Cuba peut-il atteindre un développement optimal tant que ses relations avec les Etats-Unis seront gelées ?

Le développement de Cuba est freiné par le blocus imposé par les Etats-Unis depuis 1962. Encore plus depuis la chute de l’URSS. Washington a espéré un effet domino que subirait Cuba. ça n’a pas eu lieu, même si notre économie a alors chuté de 35%. Le président Obama a été plus intelligent que son prédécesseur et son successeur. Il avait le même objectif d’en finir avec la Révolution, mais une autre tactique. Trump méconnaît l’opinion majoritaire des Américains sur Cuba. Sa politique nous empêche de faire du commerce avec les USA alors que c’est notre marché naturel. Cuba est obligé de passer par des pays tiers. Avec augmentation des distances, donc des coûts. Ce blocus doit cesser.

 

Dans un tel contexte, comment Cuba s’en est-il sorti ? Malgré des difficultés persistantes.

Avec l’élection de Chavez à la fin des années 1990 au Venezuela, la situation s’est améliorée. L’Alba a été créée et l’économie a peu à peu repris. Grâce aussi au tourisme. Jusqu’à la crise mondiale de 2008.

 

La question d’un type nouveau de socialisme se pose-t-elle ?

Le socialisme cubain offre de grandes opportunités et des droits gratuits : santé, éducation, culture. La planification centralisée est en vigueur. Il faut changer cette conception.
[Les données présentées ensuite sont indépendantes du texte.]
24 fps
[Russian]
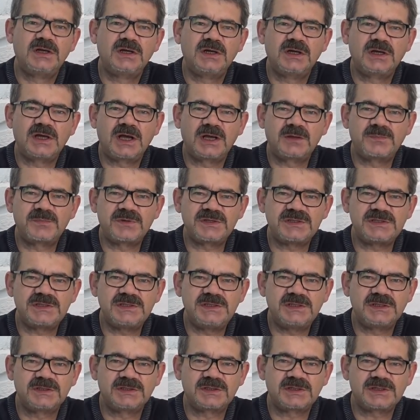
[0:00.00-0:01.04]
как
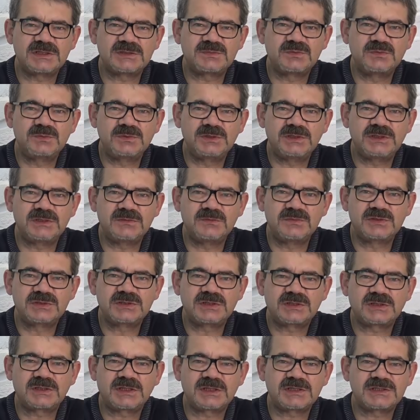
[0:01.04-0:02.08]
президента Республики
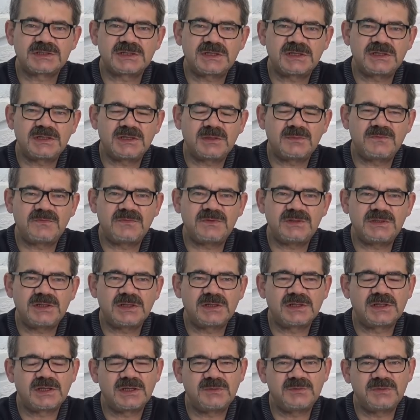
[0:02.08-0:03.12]
Башкортостан,
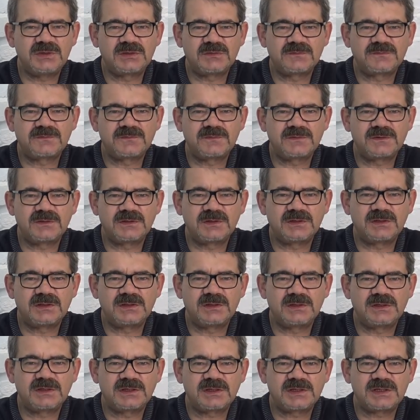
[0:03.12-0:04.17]
обвинял Хамитов
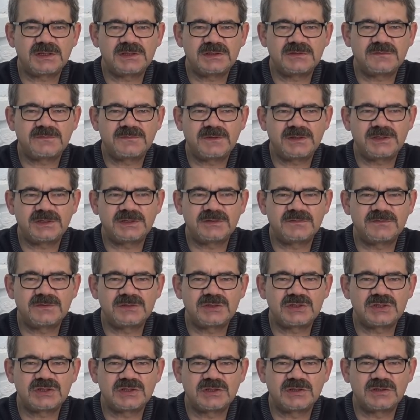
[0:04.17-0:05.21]
Радия
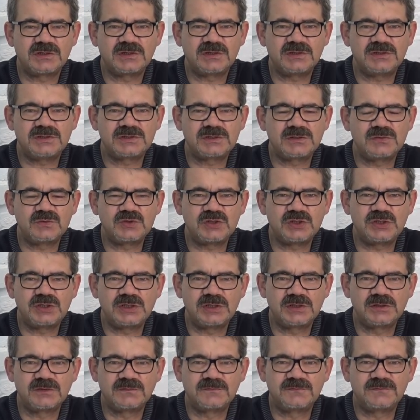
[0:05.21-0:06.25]
Фаритовича
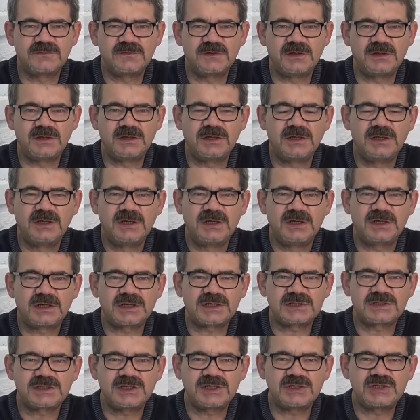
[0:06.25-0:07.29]
исключительно в
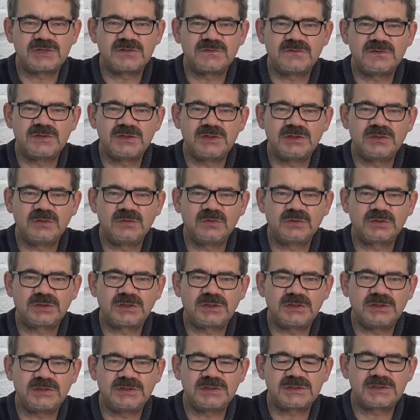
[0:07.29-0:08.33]
раскачивании
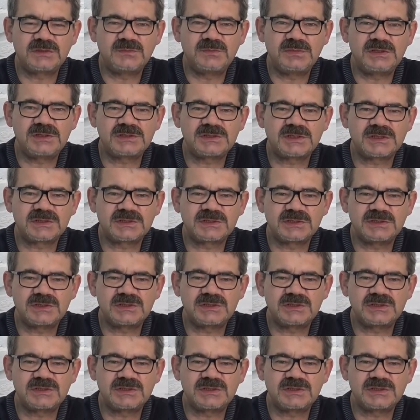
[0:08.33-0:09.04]
лодки и дестабилизации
Elle est trop difficile à réaliser car la vie est dynamique, le monde et les technologies bougent. Je prône une planification flexible, car nous dépendons des marchés mondiaux. C’est toute une mentalité qu’il faut changer.

 

Depuis 1994, deux monnaies cohabitent sur l’île : le peso cubain destiné à la population et le peso convertible chargé de capter les devises étrangères notamment des touristes. L’Etat a annoncé en 2013 vouloir les réunifier. Avec quel objectif ?

La dualité a eu des effets négatifs. Elle a diminué la valeur du peso cubain à l’exportation. Et certains produits nationaux sont chers. La réunification n’est pas le remède miracle mais elle est indispensable pour revaloriser le peso cubain, la monnaie des Cubains.

 

Des pays y investissent malgré tout. Cuba est-il attractif ?

Oui, il y a plus de 300 projets d’investissements étrangers dans les domaines du tourisme, des hydrocarbures, des énergies renouvelables ou de la biotechnologie. Cuba accueille 4 millions de touristes par an. Il y a besoin d’infrastructures pour répondre à cet afflux. Quant aux questions énergétique et environnementale, le pétrole est aujourd’hui important pour nous, mais nous devons nous tourner vers l’énergie renouvelable. Pour demain.

 

Entre ces réformes et le départ de la présidence de Raul Castro prévu, Cuba semble à un carrefour de son histoire.

Oui. Mais je continue à penser que le socialisme est le système le plus juste. A nous de savoir le rendre efficace au niveau économique mais aussi en termes d’équité, d’éthique et de vision du monde.

(* Selon le ministère cubain de l’Economie, elle a été de 1,6% en 2017.)